### Problem description
Each line from the one with "[0:10.80-0:11.70]" through the last line below must be written out exactly. Do not copy pictures.

[Dataset entries]
========================
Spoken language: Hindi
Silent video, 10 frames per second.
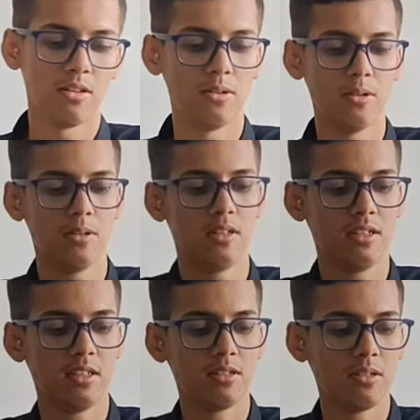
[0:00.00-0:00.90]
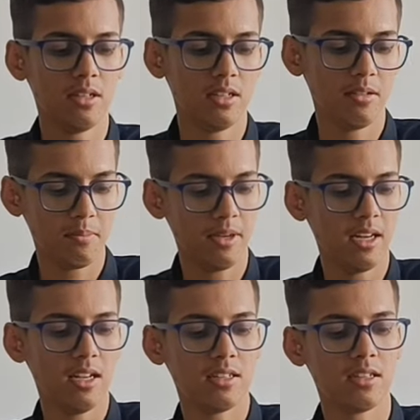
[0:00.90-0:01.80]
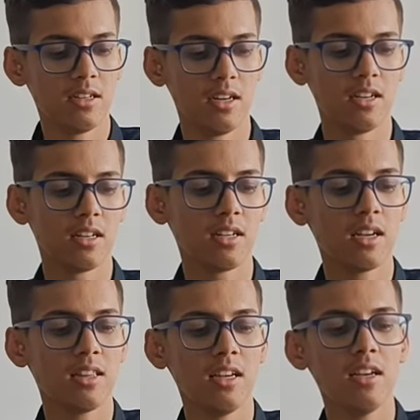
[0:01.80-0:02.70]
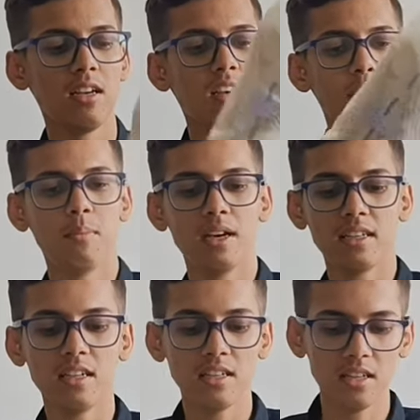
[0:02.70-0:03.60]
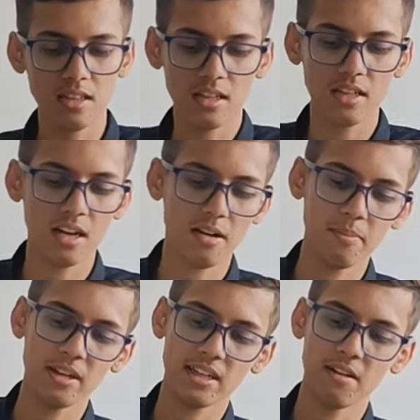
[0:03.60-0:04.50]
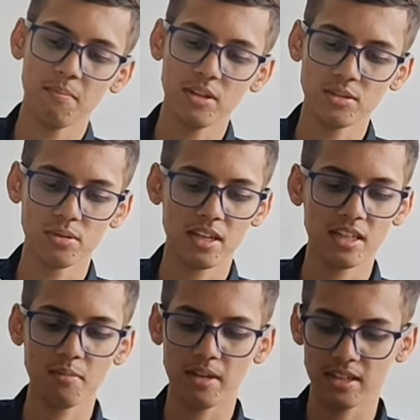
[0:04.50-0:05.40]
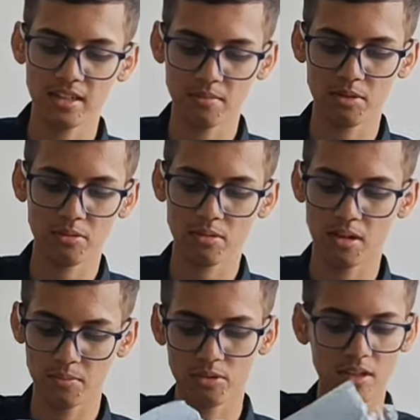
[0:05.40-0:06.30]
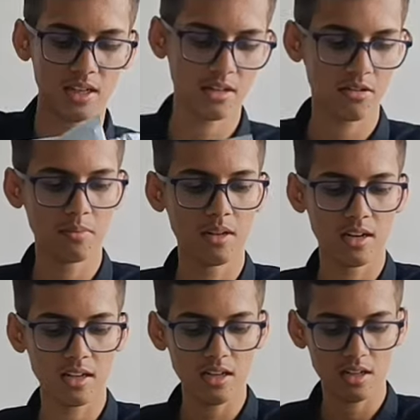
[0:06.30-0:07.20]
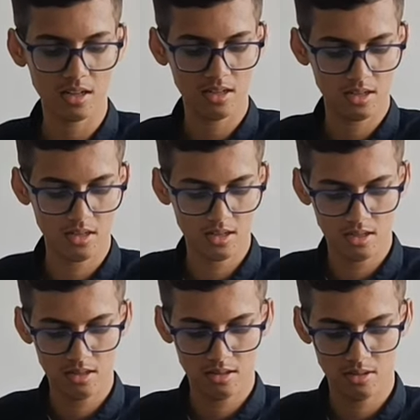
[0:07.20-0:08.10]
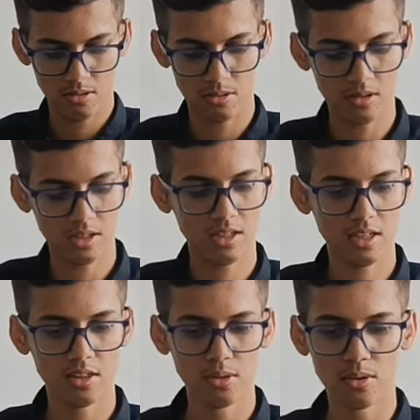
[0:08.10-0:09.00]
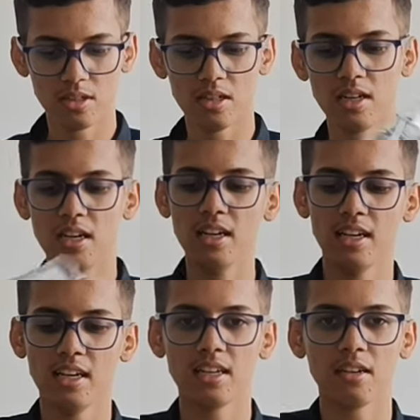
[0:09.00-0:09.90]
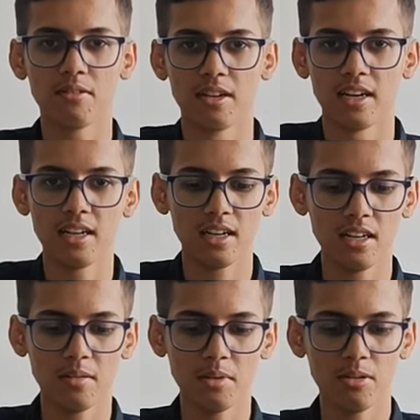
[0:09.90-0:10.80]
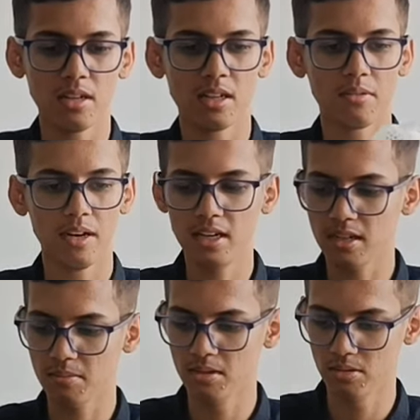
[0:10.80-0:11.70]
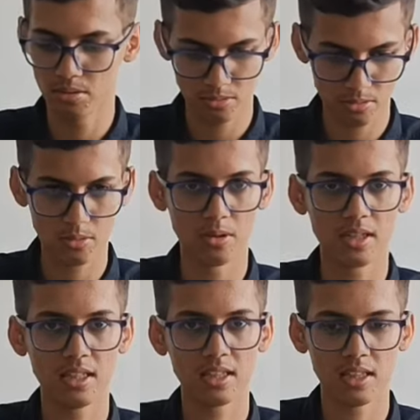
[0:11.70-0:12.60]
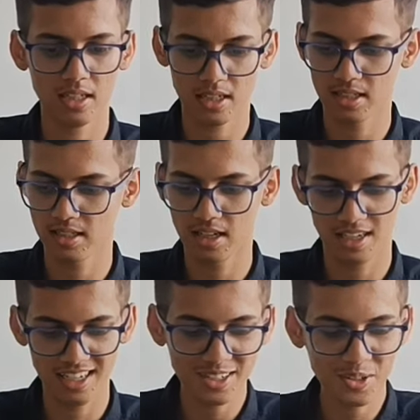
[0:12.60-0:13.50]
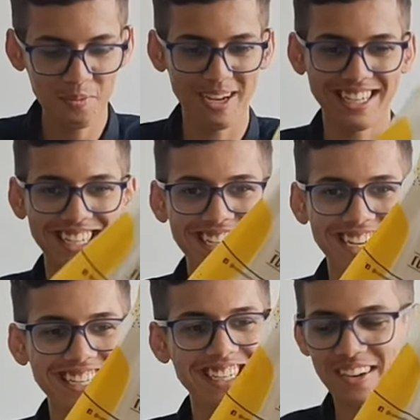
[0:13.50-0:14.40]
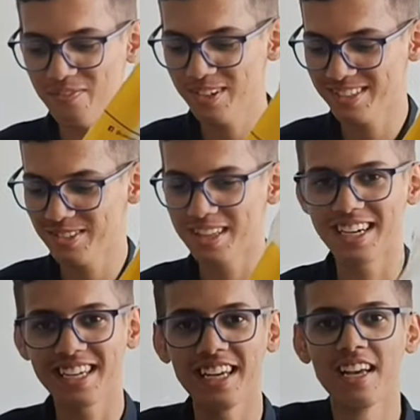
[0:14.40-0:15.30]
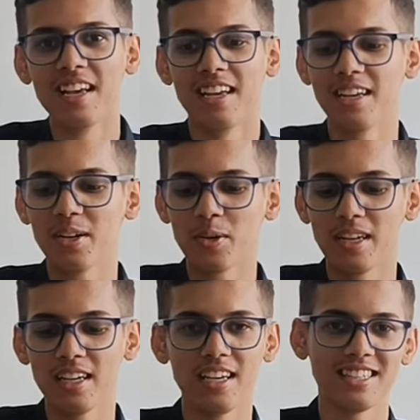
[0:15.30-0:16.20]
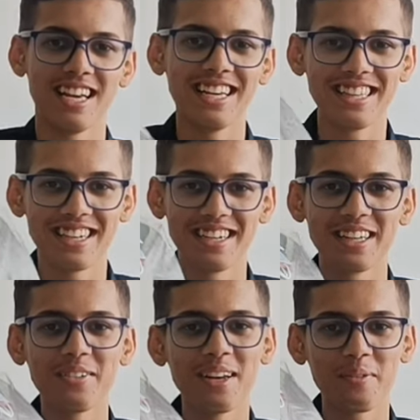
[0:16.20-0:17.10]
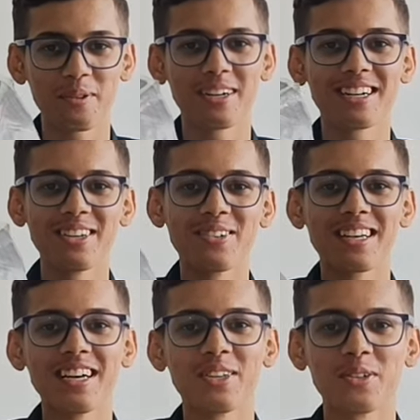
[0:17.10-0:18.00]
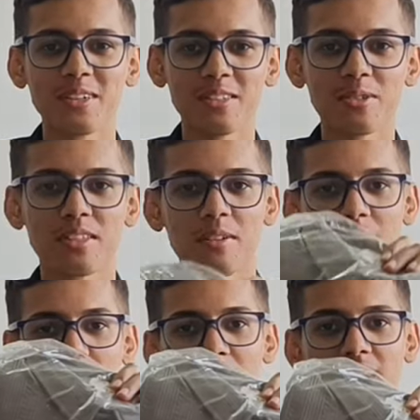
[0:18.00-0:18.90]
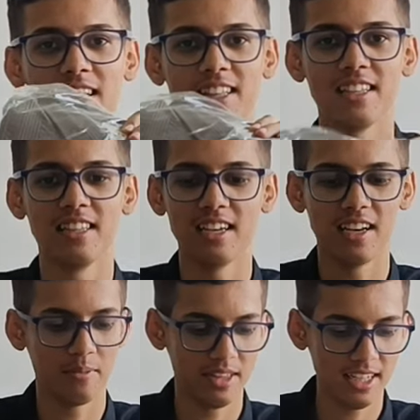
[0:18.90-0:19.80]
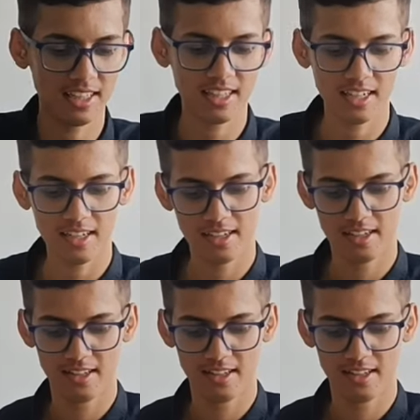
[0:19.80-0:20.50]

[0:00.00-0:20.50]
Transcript: तो ये जो है ये पहला शर्ट निकल के आता है पैकिंग के अंदर यहाँ पे कैंपस की तरह की पैकिंग हमने हमको देखने को मिल रही है तो ये दो शर्ट है एक ये ग्रे कलर में और एक है वाइट अब इन दोनों को खोल के देखते हैं कैसा है एक को पैकिंग आई है कैंपस सुतरा की एक को नहीं है शायद ये रिटर्न वाला प्रोडक्ट है उनका जो उन्होंने दूसरे बैग में डाल के दे दिया अभी देखते हैं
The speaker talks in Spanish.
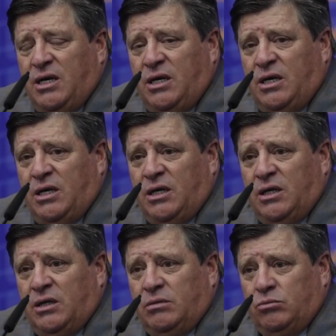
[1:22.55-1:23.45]

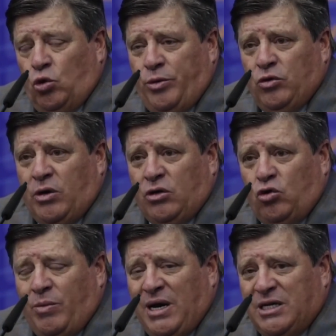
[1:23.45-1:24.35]
eh, volviendo a
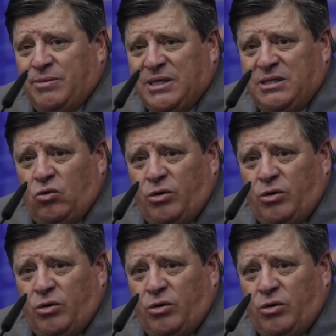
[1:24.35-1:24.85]
retomar las bases de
========================
### Written response
[0:10.80-0:11.70]
[0:11.70-0:12.60]
[0:12.60-0:13.50]
[0:13.50-0:14.40]
[0:14.40-0:15.30]
[0:15.30-0:16.20]
[0:16.20-0:17.10]
[0:17.10-0:18.00]
[0:18.00-0:18.90]
[0:18.90-0:19.80]
[0:19.80-0:20.50]

[0:00.00-0:20.50]
Transcript: तो ये जो है ये पहला शर्ट निकल के आता है पैकिंग के अंदर यहाँ पे कैंपस की तरह की पैकिंग हमने हमको देखने को मिल रही है तो ये दो शर्ट है एक ये ग्रे कलर में और एक है वाइट अब इन दोनों को खोल के देखते हैं कैसा है एक को पैकिंग आई है कैंपस सुतरा की एक को नहीं है शायद ये रिटर्न वाला प्रोडक्ट है उनका जो उन्होंने दूसरे बैग में डाल के दे दिया अभी देखते हैं
The speaker talks in Spanish.
[1:22.55-1:23.45]

[1:23.45-1:24.35]
eh, volviendo a
[1:24.35-1:24.85]
retomar las bases de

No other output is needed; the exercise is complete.